──────── DATA TO EXAMINE ────────
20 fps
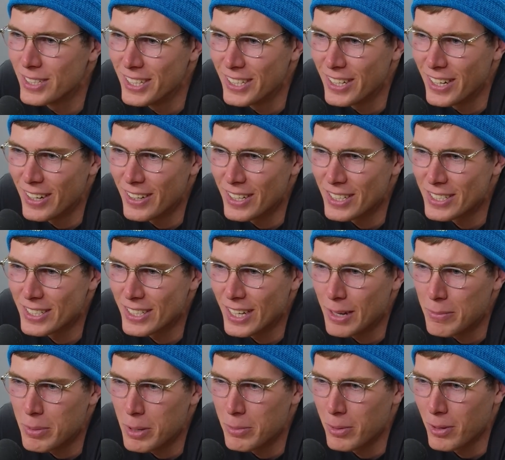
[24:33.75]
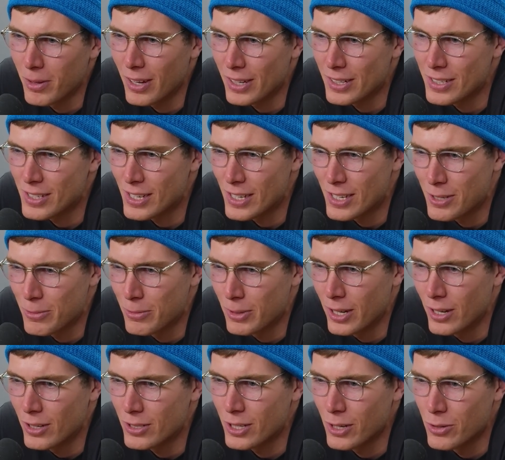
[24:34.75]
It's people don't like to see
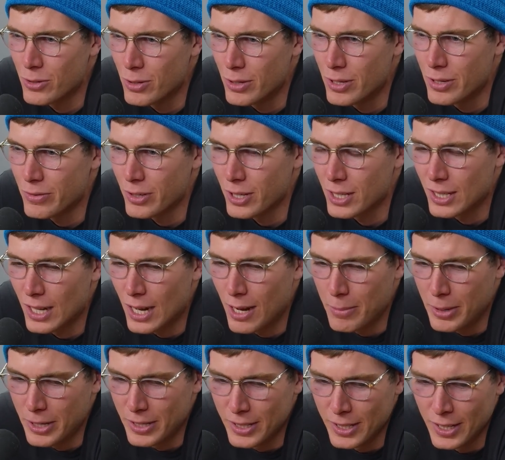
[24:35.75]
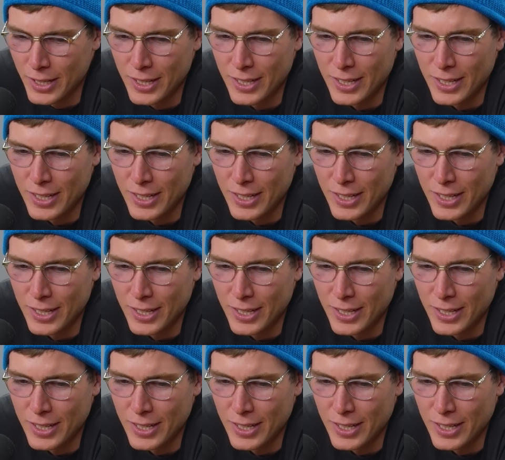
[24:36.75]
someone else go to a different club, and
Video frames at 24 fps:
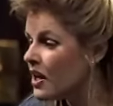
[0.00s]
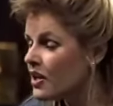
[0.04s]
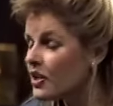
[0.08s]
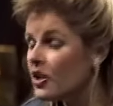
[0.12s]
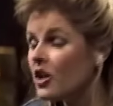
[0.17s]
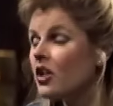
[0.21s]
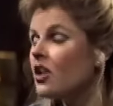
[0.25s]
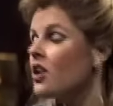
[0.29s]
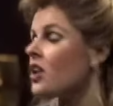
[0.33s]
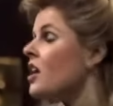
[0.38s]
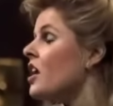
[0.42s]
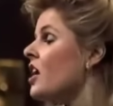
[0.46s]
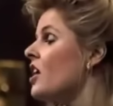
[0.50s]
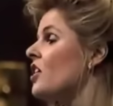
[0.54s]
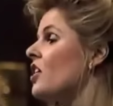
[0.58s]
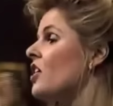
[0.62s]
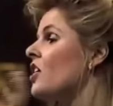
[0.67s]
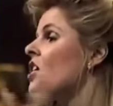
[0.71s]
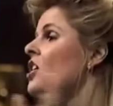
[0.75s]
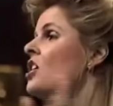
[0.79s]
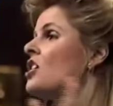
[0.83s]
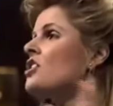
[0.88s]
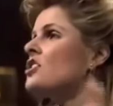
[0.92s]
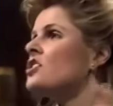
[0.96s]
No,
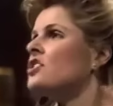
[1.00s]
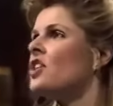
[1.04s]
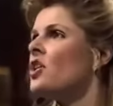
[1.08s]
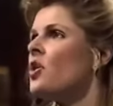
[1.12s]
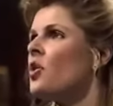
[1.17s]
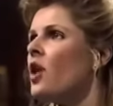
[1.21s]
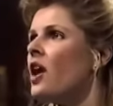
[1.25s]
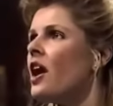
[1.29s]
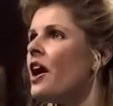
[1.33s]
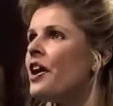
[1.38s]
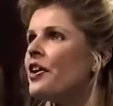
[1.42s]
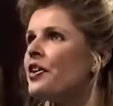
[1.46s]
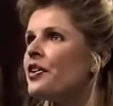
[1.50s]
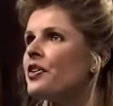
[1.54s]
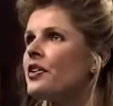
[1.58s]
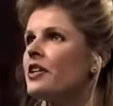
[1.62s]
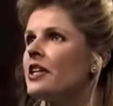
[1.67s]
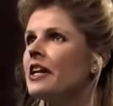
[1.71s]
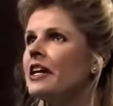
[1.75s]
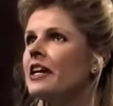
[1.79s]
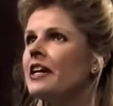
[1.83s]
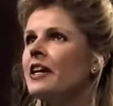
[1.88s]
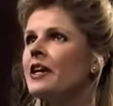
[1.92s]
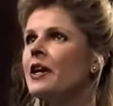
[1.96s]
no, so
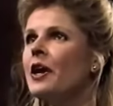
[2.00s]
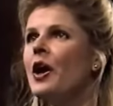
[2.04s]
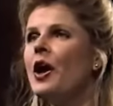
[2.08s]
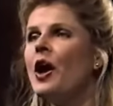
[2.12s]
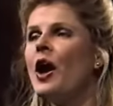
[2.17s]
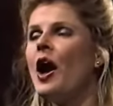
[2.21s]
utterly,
────────
— TASK GOAL —
Write the data above out exactly. Leave out any pictures.

— SOLUTION TO THIS EXERCISE —
20 fps
[24:33.75]
[24:34.75]
It's people don't like to see
[24:35.75]
[24:36.75]
someone else go to a different club, and
Video frames at 24 fps:
[0.00s]
[0.04s]
[0.08s]
[0.12s]
[0.17s]
[0.21s]
[0.25s]
[0.29s]
[0.33s]
[0.38s]
[0.42s]
[0.46s]
[0.50s]
[0.54s]
[0.58s]
[0.62s]
[0.67s]
[0.71s]
[0.75s]
[0.79s]
[0.83s]
[0.88s]
[0.92s]
[0.96s]
No,
[1.00s]
[1.04s]
[1.08s]
[1.12s]
[1.17s]
[1.21s]
[1.25s]
[1.29s]
[1.33s]
[1.38s]
[1.42s]
[1.46s]
[1.50s]
[1.54s]
[1.58s]
[1.62s]
[1.67s]
[1.71s]
[1.75s]
[1.79s]
[1.83s]
[1.88s]
[1.92s]
[1.96s]
no, so
[2.00s]
[2.04s]
[2.08s]
[2.12s]
[2.17s]
[2.21s]
utterly,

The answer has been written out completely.